Good to hide, and hear ’em hunt! (842)
Good to hide, and hear ’em hunt!
Better, to be found,
If one care to, that is,
The Fox fits the Hound –
Good to know, and not tell,
Best, to know and tell,
Can one find the rare Ear
Not too dull –
“The Fox fits the Hound:” one of the principles of esotericism is fitting one’s work to attract/lead an audience. The hunted needs to understand the hunter thoroughly to pull this trick off. It is a dangerous trick: “better” as opposed to “best,” “if one care to.” Still, what is strange is that one is being hunted in the first place. Media that replaces “educated” with “informed” as the primary criterion for rationality also happens to have the virtue of interchangeability. Take any article from the Guardian and see if you can switch it with another from The Nation or The New Republic. This held true in all ages and times; it is unclear to me why anyone would be looking for another. The key to media’s interchangeability is that it tells us what we want to hear (ourselves) all the time.
I suspect the above discussion might explain “that is” in the third line. “That is” suggests “The Fox fits the Hound” is almost incidental; it may be the case that one’s work “fits” an audience, but it could also be the case that the audience doesn’t fit. One may be an inferior craftsman, but it is much more likely the audience isn’t even paying attention. The “hunting” is occurring for another purpose, elsewhere. The speaker is the one “hearing;” we have no indication the hunters hear. It is easy to see the ambiguous goodness of “better” and “if one care to” at this point; despite the dangers, all speakers would like to be heard.
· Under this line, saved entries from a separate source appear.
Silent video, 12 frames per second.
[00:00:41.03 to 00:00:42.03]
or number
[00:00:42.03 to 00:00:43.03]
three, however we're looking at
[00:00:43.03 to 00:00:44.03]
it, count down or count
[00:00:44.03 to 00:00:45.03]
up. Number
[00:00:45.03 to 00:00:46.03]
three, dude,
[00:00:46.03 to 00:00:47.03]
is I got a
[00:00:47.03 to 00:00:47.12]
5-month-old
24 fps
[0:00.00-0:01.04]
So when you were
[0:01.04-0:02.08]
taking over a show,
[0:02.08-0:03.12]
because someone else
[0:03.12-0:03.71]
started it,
“Good” and “Best” are linked by the exact same wording in the second stanza. The only thing differentiating the wording is the placement of commas and one “not.” “To know, and not tell” separates the knowing and the not-telling. This is curious: all of us can understand why one would separate knowing and telling. If it were knowing separate from telling, we could say that what the speaker is alluding to is the space where a decision is made. It could be the case that the same thing is happening here: the speaker knows, thinks about it, doesn’t speak. That’s “good.” “Best” is when one can simply know and tell, but that’s conditional: the hunted has to be an expert hunter, a “rare Ear not too dull” has to be found. I don’t know that “not too dull” is terribly cynical – what one needs in an audience are hounds that are willing and able to be led. Exceptionally vicious dogs that hunt to tear their prey apart may be great hunters, able to track any given scent well, but are useless as an audience. The confidence that the speaker would need to experience the “best” would make her dog-like more than fox-like; not the worst thing, but almost an argument for “better,” and the only certainty resides with the two “goods” that seem to be a starting point.
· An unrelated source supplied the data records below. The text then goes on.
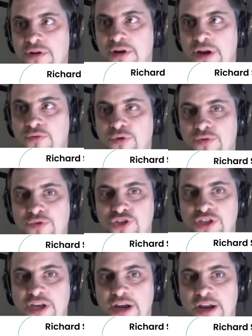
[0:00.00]
and I wouldn't wish
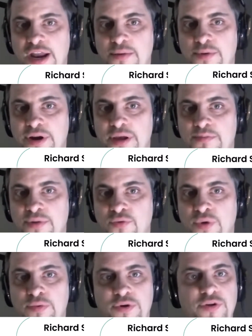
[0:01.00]
that on anybody. But
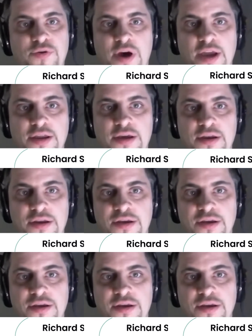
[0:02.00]
we were united,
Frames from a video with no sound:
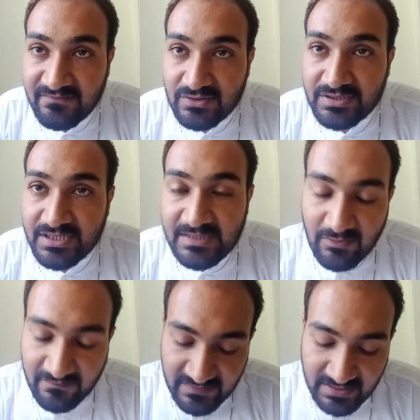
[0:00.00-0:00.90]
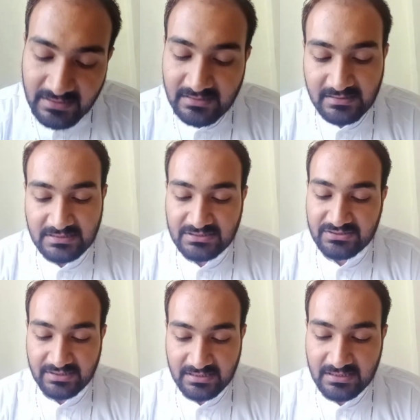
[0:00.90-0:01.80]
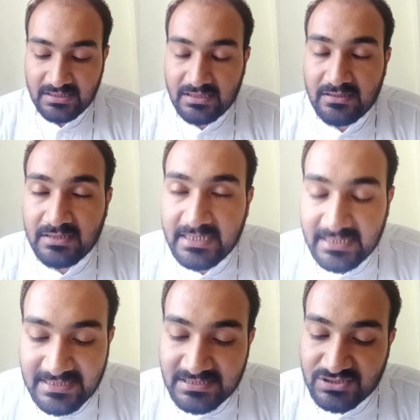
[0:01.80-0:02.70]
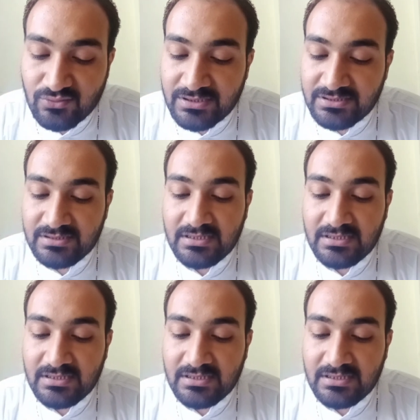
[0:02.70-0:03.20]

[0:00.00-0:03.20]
for the name of the country. Okay, clear student?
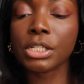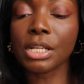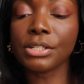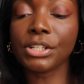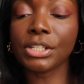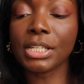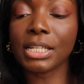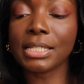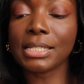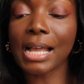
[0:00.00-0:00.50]
So
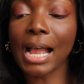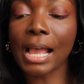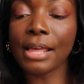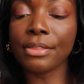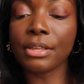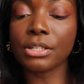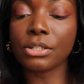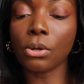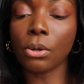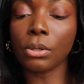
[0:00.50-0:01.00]
just to tie
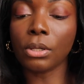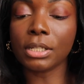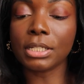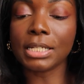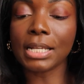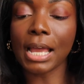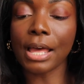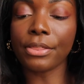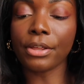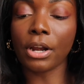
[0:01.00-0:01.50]
this whole look
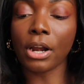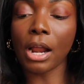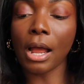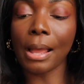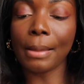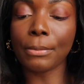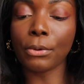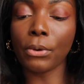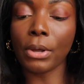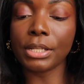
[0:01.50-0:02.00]
together,
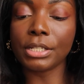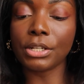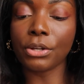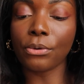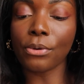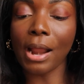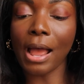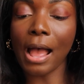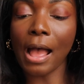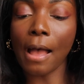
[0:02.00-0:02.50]
I'm going to
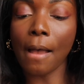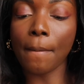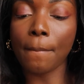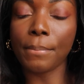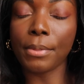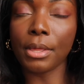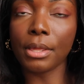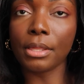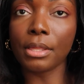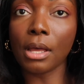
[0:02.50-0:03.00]

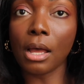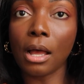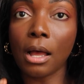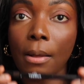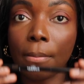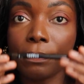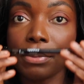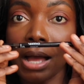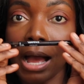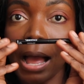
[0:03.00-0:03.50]
grab
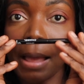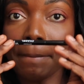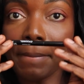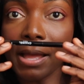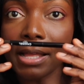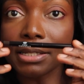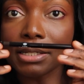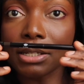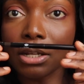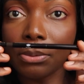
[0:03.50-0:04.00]
eye
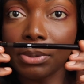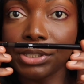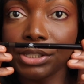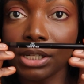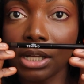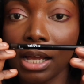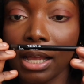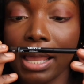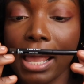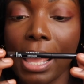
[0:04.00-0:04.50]
pencil,
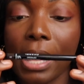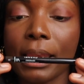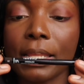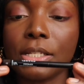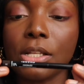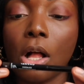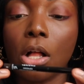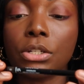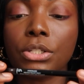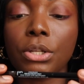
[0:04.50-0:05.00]
which again
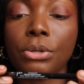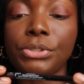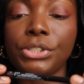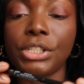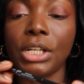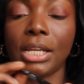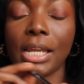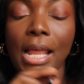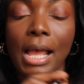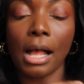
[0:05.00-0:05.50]
is also
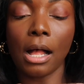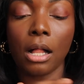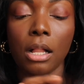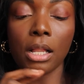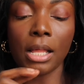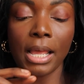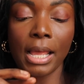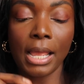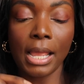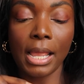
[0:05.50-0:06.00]

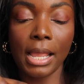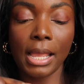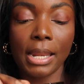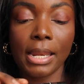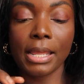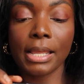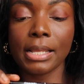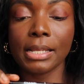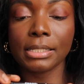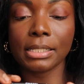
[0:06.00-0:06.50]
Chanel.
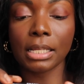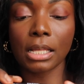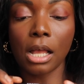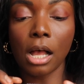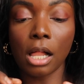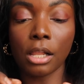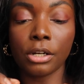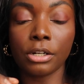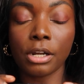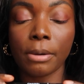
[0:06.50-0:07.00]
It is the
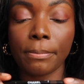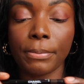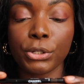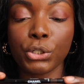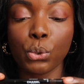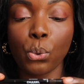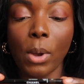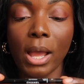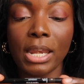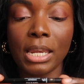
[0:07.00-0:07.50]
color number
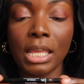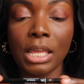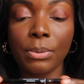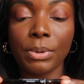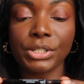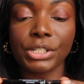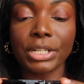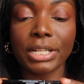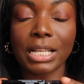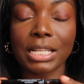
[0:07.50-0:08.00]
20,
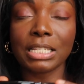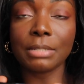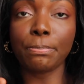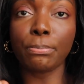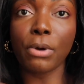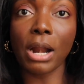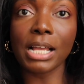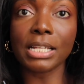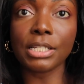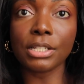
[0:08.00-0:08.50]
which is
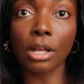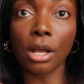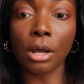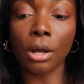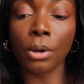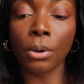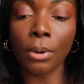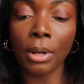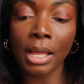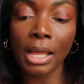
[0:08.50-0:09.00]

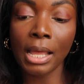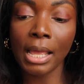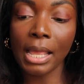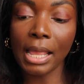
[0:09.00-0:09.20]
espresso.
The poem can be discussed in Platonic terms: we can see the “dogs” as encompassing virtues a “gentleman” class would have. The difference between “better” and “best” describes Socrates’ relationship to gentlemanship: to be wise is to be a gentleman necessarily. But Socrates isn’t courageous in any martial sense – justice is simply do no harm for him, whereas justice includes “harming enemies” for an explicitly political class. This creates a divide between Socrates and ordinary gentlemen: they may be aner, “real men,” whereas he is simply anthropos, “human being.” One of Socrates’ accusers purposely used anthropos in describing Socrates well before the trial in an instance where he should have used aner.
I don’t know that I want to talk about this poem in terms of Plato right now, though. Anyone who clicks Sitemeter on the side can see the incredible number of search visits I’m getting that sit here for 20 minutes having searched for something like “analysis robert frost,” and then leave. I’m pretty sure most of my audience doesn’t cheat; I rarely see “free essay” or the like show up in search results. I do know that the vast majority are ungrateful, that “hunting” is about all education has become, if it was ever anything more.